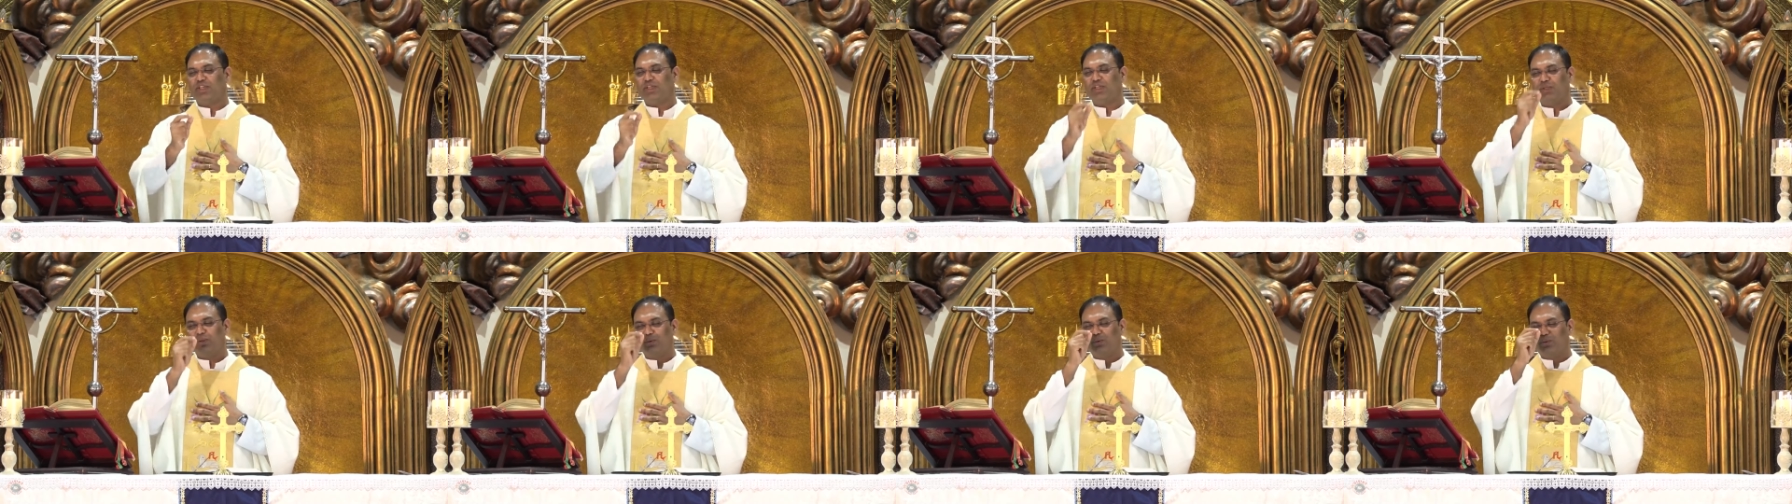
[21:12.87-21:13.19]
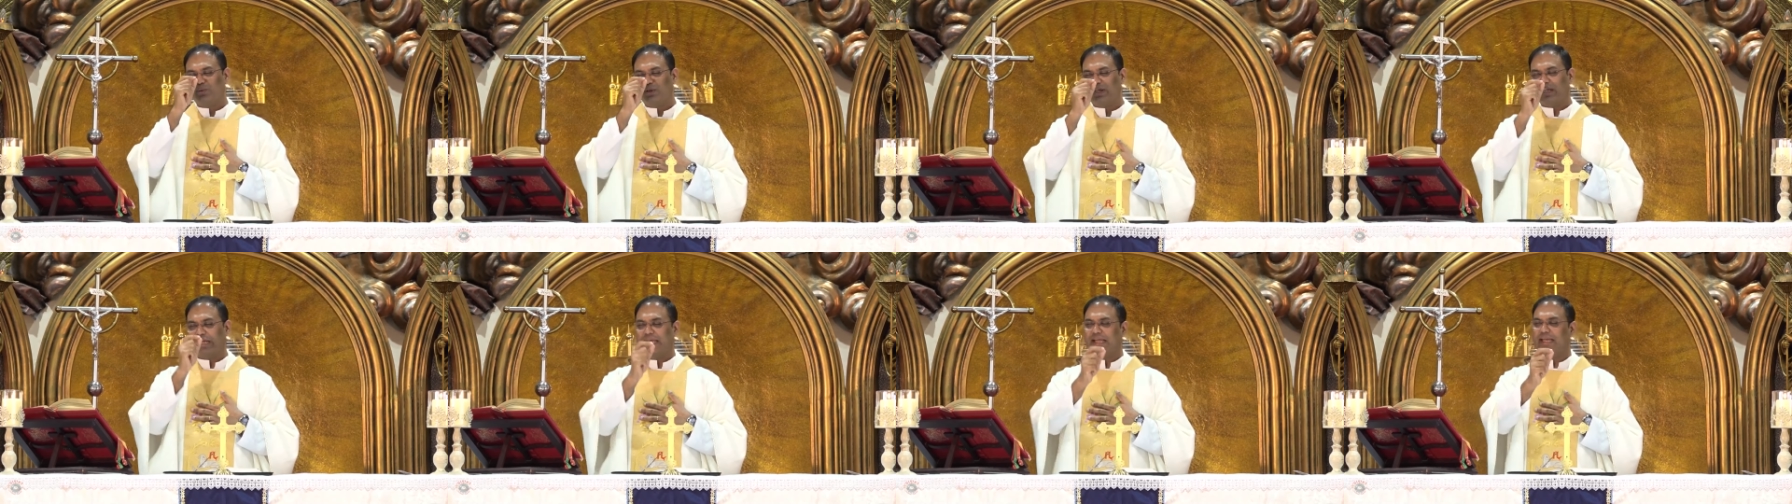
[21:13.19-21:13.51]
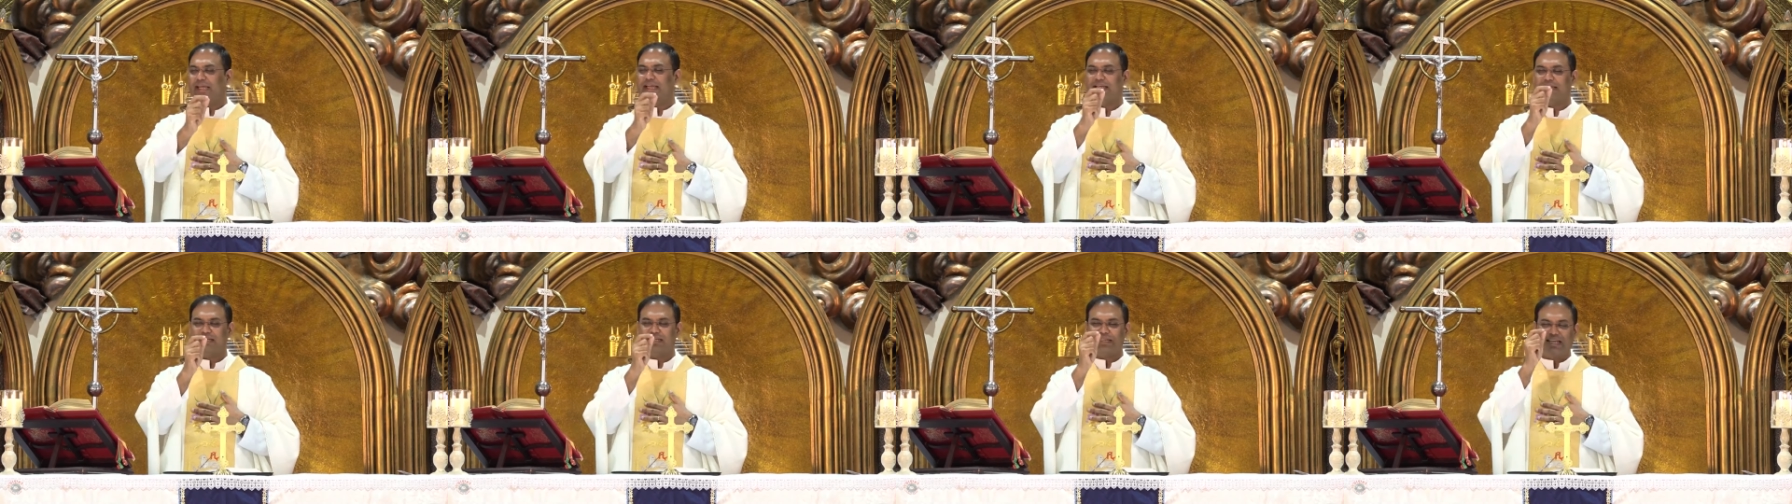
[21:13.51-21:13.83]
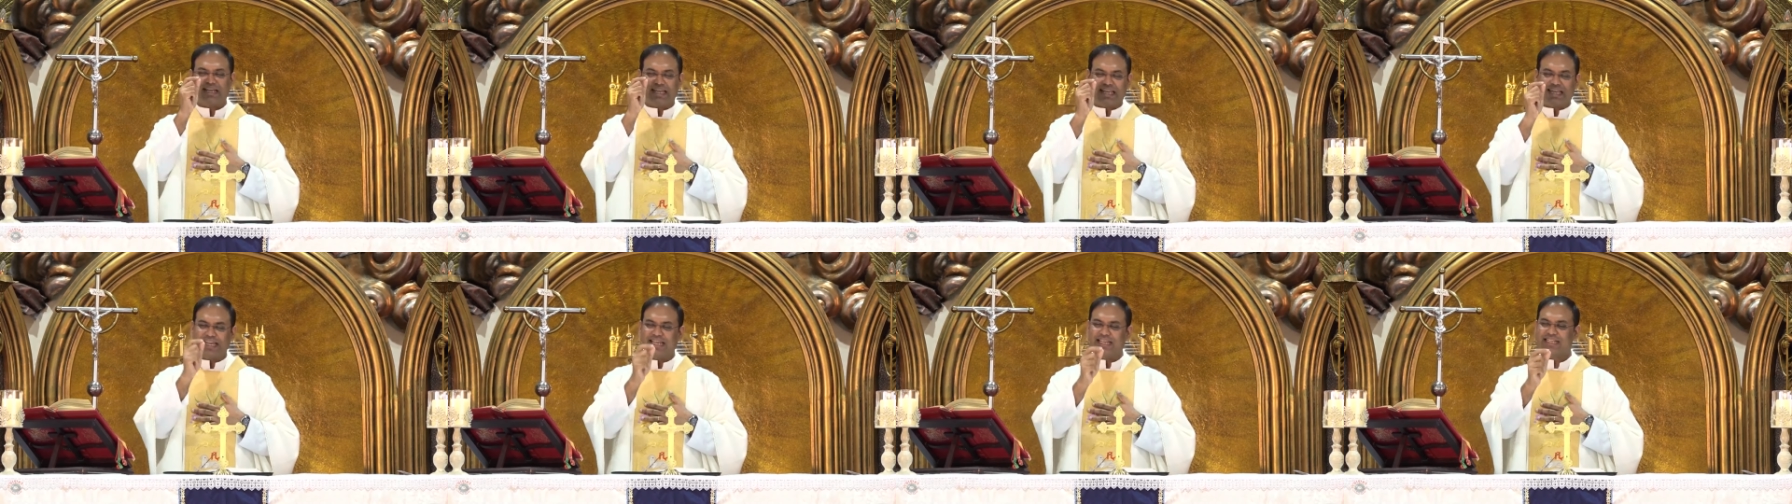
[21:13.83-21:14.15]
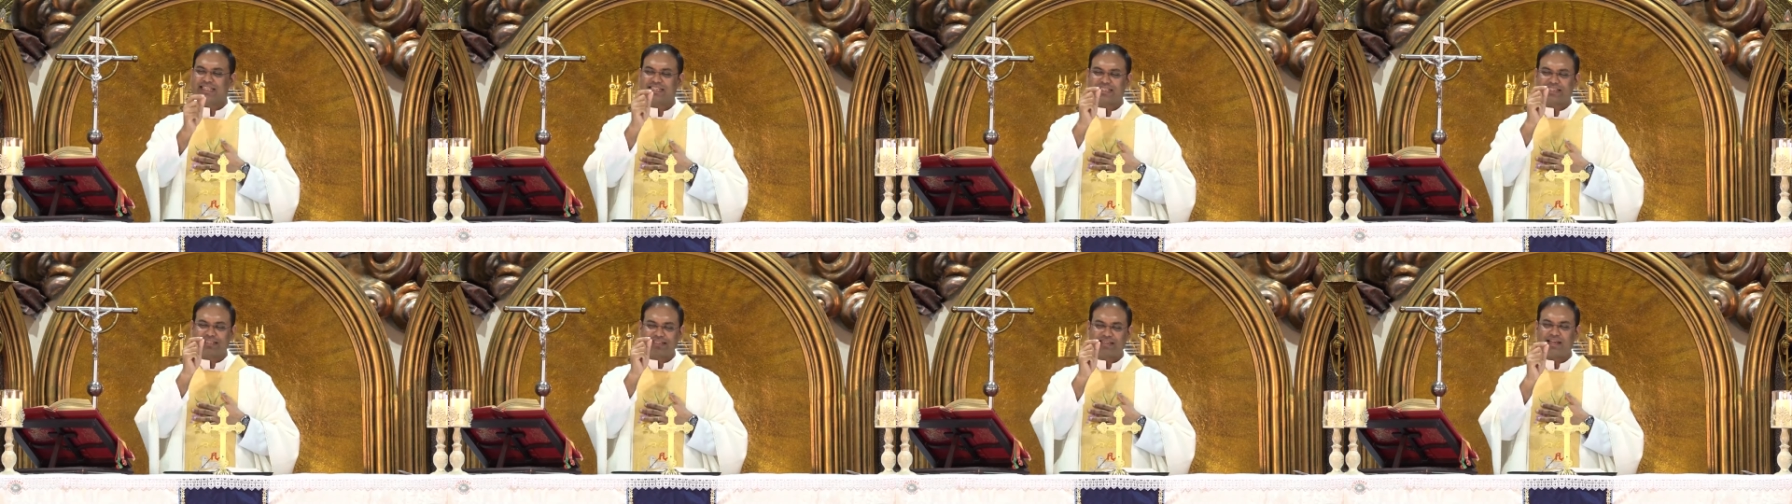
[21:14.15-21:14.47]
to you in
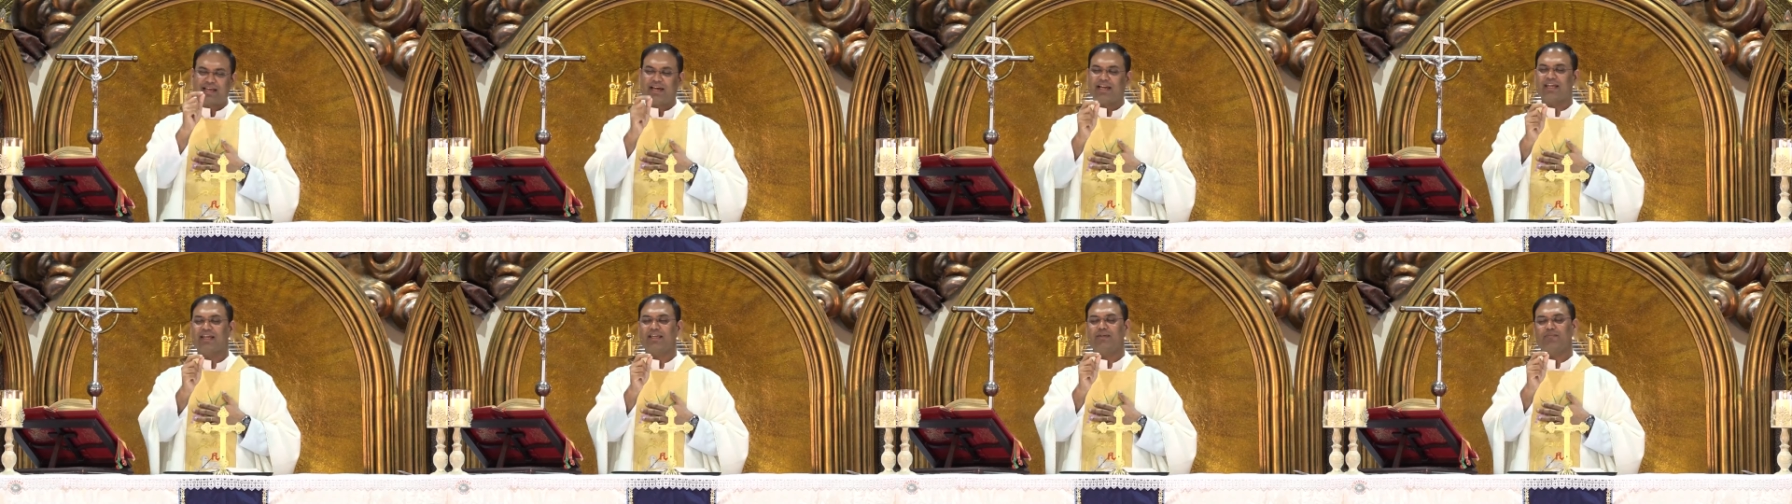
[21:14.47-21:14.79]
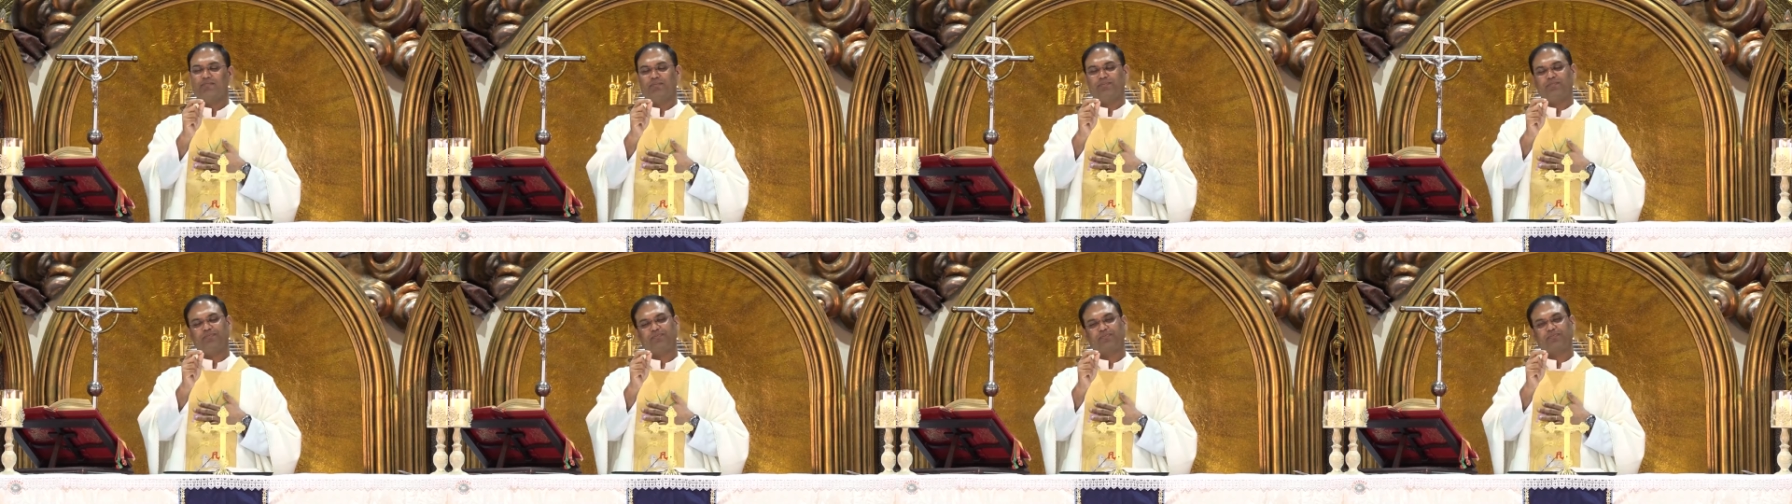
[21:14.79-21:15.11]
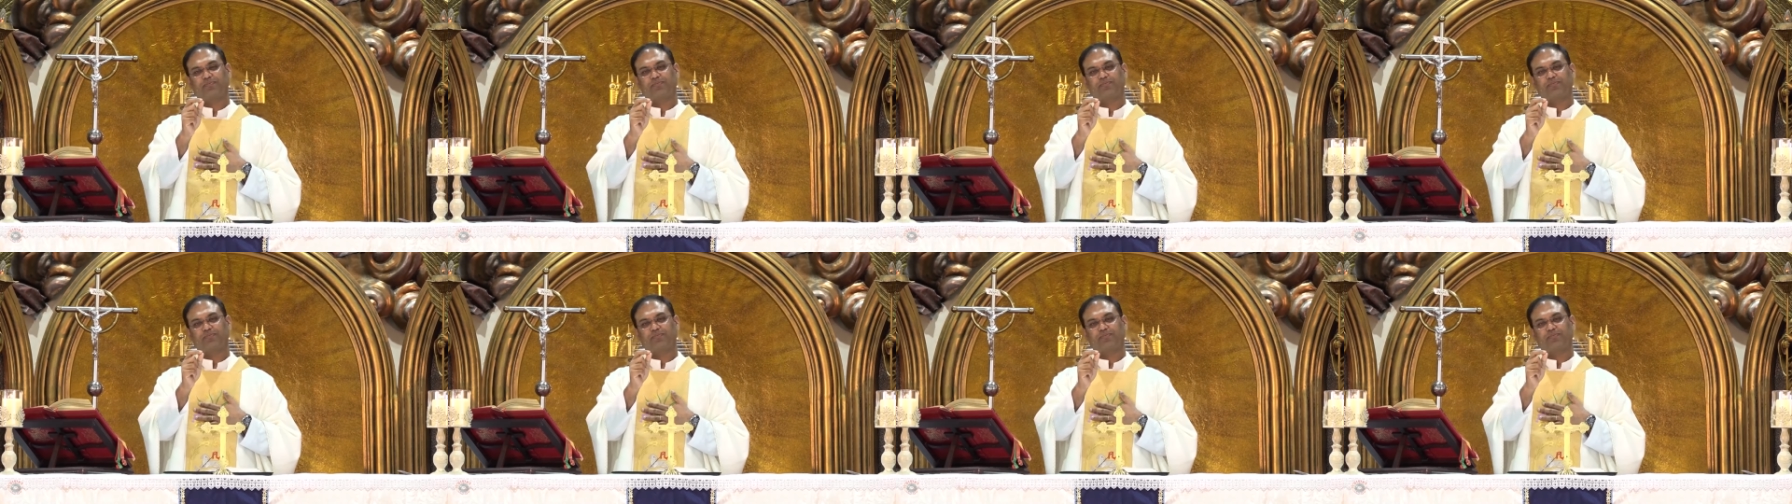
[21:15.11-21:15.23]
its time.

^^^^^^^^^^^^^^^^

Directions for this task:
What you return should match the material line for line, with the images removed.

Exercise solution:
[21:12.87-21:13.19]
[21:13.19-21:13.51]
[21:13.51-21:13.83]
[21:13.83-21:14.15]
[21:14.15-21:14.47]
to you in
[21:14.47-21:14.79]
[21:14.79-21:15.11]
[21:15.11-21:15.23]
its time.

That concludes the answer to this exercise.